Composta principalmente por cientistas do Instituto Avançado de Ciência e Tecnologia do Japão (JAIST) e da Universidade de Tsukuba, a equipe publicou suas descobertas em um periódico britânico em agosto.
“Nosso plano é introduzir nosso método na prática clínica como uma tecnologia totalmente nova para tratar cânceres para os quais os tratamentos convencionais se mostraram ineficazes”, disse Eijiro Miyako, professor de bioengenharia no JAIST.
Miyako e seus colegas usaram a capacidade das bactérias naturais de atingir células animais.
A nova terapia oferece uma nova abordagem para o tratamento do carcinoma, diferente da quimioterapia ou cirurgia tradicionais.
O estudo utilizou Rhodopseudomonas palustris, uma bactéria encontrada em arrozais, e Proteus mirabilis, que havia sido previamente identificada em células de carcinoma de camundongo.

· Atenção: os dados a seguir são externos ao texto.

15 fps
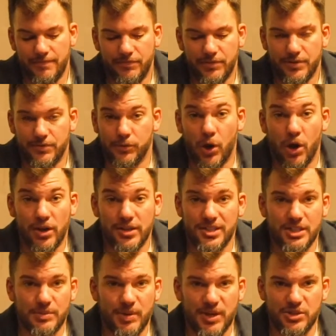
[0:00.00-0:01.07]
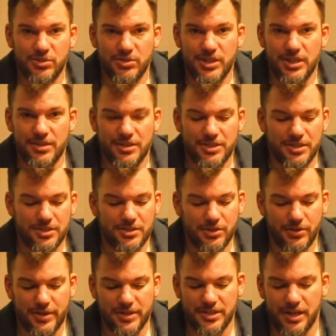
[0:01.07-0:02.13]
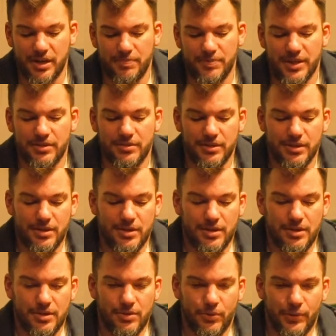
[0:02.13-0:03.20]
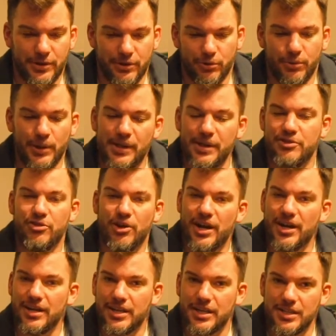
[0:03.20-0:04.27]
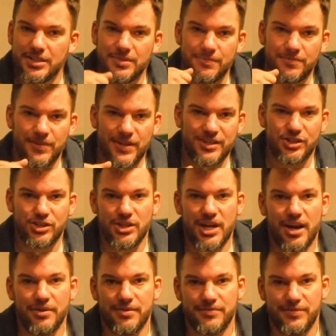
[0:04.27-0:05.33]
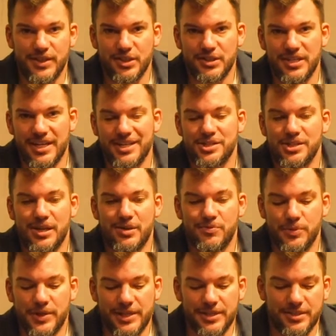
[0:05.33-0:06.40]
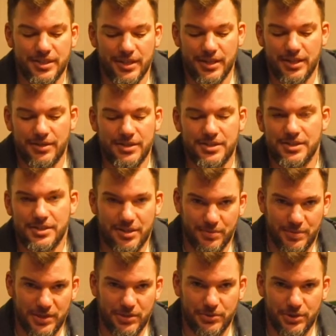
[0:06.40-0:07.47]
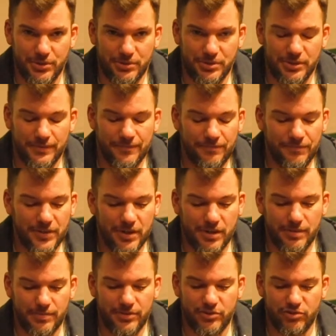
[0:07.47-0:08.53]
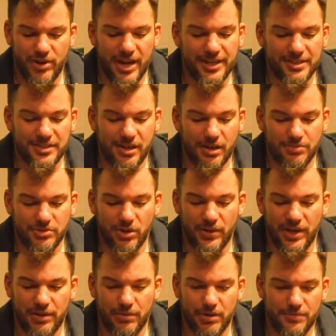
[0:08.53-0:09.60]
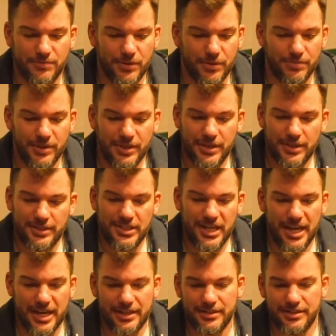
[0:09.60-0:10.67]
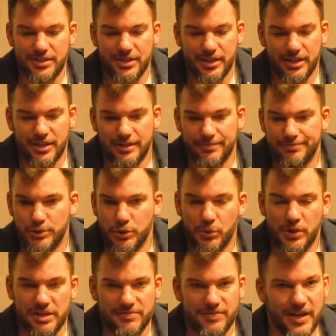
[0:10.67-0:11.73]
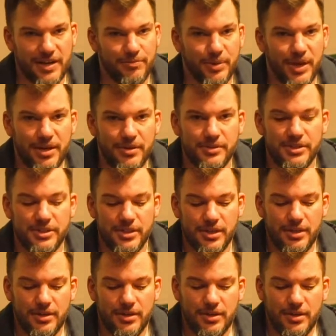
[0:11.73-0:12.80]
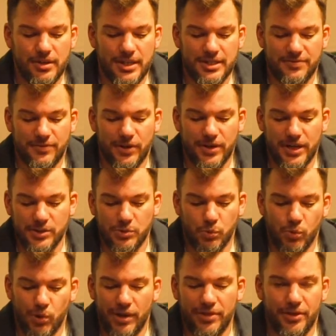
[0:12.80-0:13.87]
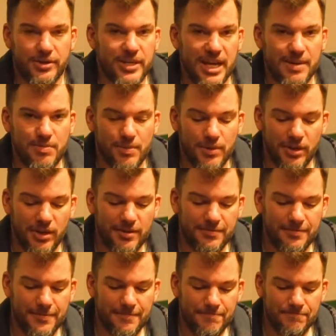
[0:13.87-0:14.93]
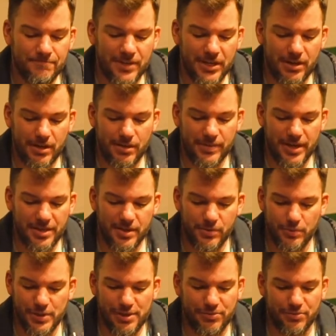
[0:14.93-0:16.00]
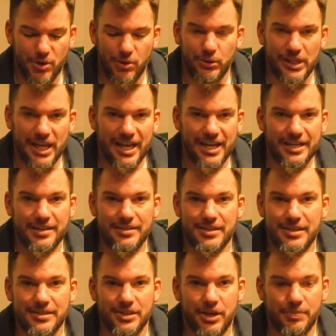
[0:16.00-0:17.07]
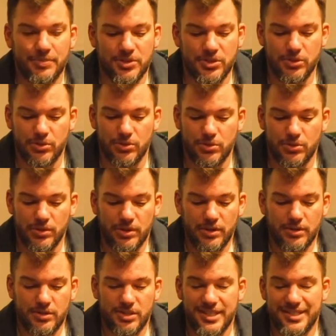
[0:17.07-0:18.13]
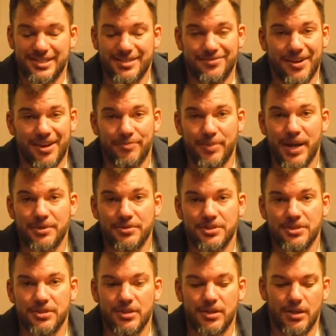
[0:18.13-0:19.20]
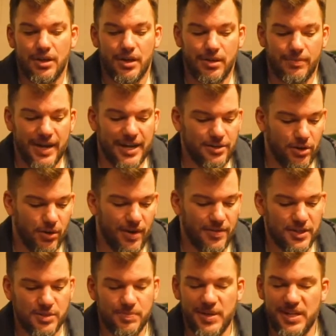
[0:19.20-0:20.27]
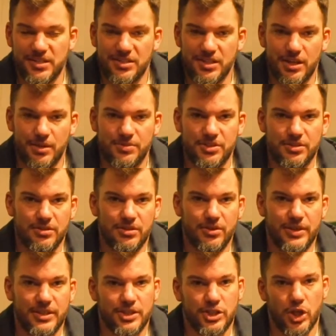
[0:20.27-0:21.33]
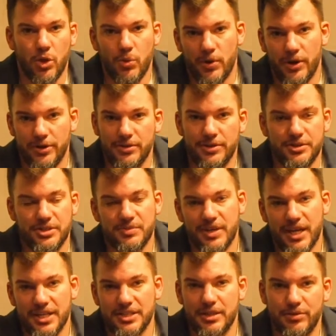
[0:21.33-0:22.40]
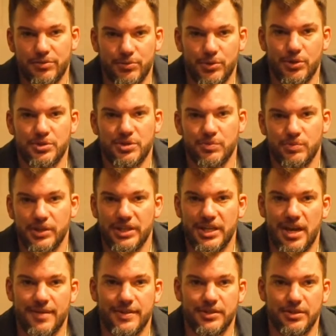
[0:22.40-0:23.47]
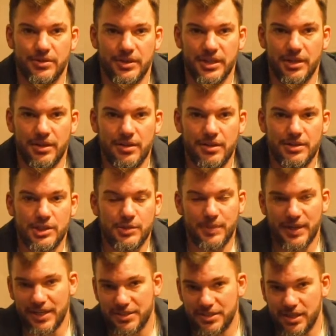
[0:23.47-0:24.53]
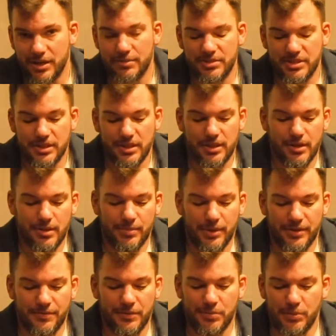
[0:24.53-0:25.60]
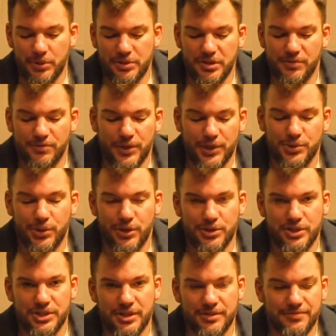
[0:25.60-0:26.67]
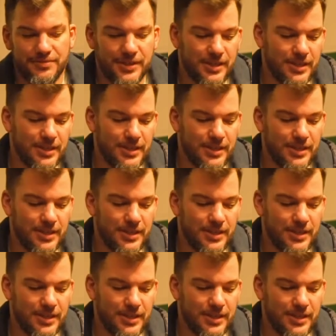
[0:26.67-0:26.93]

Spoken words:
frogs especially. This is, a setup that when you're really trying to get some fish out of vegetation, out of weeds, this is going to be your go-to. The drag setups go anywhere from 10 to 25 pounds as far as what they're capable of. And then we throw line on these up to 65 pounds. I know on the spinning setups, in saltwater, there's some guys that throw some really heavy duty spinning setups, but for most of the freshwater stuff,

Ambos são atraídos pelo ambiente hipóxico característico de tumores malignos.
Para avaliar sua eficácia, a equipe de pesquisa introduziu ambos os tipos de bactérias em um grupo de 25 camundongos com tumores de câncer colorretal, ovariano e pancreático que haviam sido transplantados de pacientes humanos.
Ele mostrou que Rhodopseudomonas palustris atrai Proteus mirabilis para células cancerígenas através da corrente sanguínea, o que por sua vez permite que Proteus mirabilis se prolifere em um ritmo surpreendentemente rápido ao redor dos tumores.
Proteus mirabilis liberado Uma grande quantidade de proteína dissolve células cancerígenas e vasos sanguíneos próximos, reduzindo o fornecimento de nutrientes às células. A equipe afirmou que a bactéria também se estende como uma lança para perfurar e destruir células cancerígenas.
Tumores de todos os tipos, inicialmente com centenas de milímetros cúbicos de tamanho, começaram a diminuir em poucos dias após a administração da bactéria e se tornaram indetectáveis em cerca de uma semana.
Embora pesquisas sobre tratamentos bacterianos para câncer sejam relativamente raras no Japão, um ensaio clínico usando bacilos geneticamente modificados já está em andamento na Europa e nos Estados Unidos.
Miyako disse que sua equipe planeja iniciar a primeira fase dos testes clínicos em cinco a seis anos.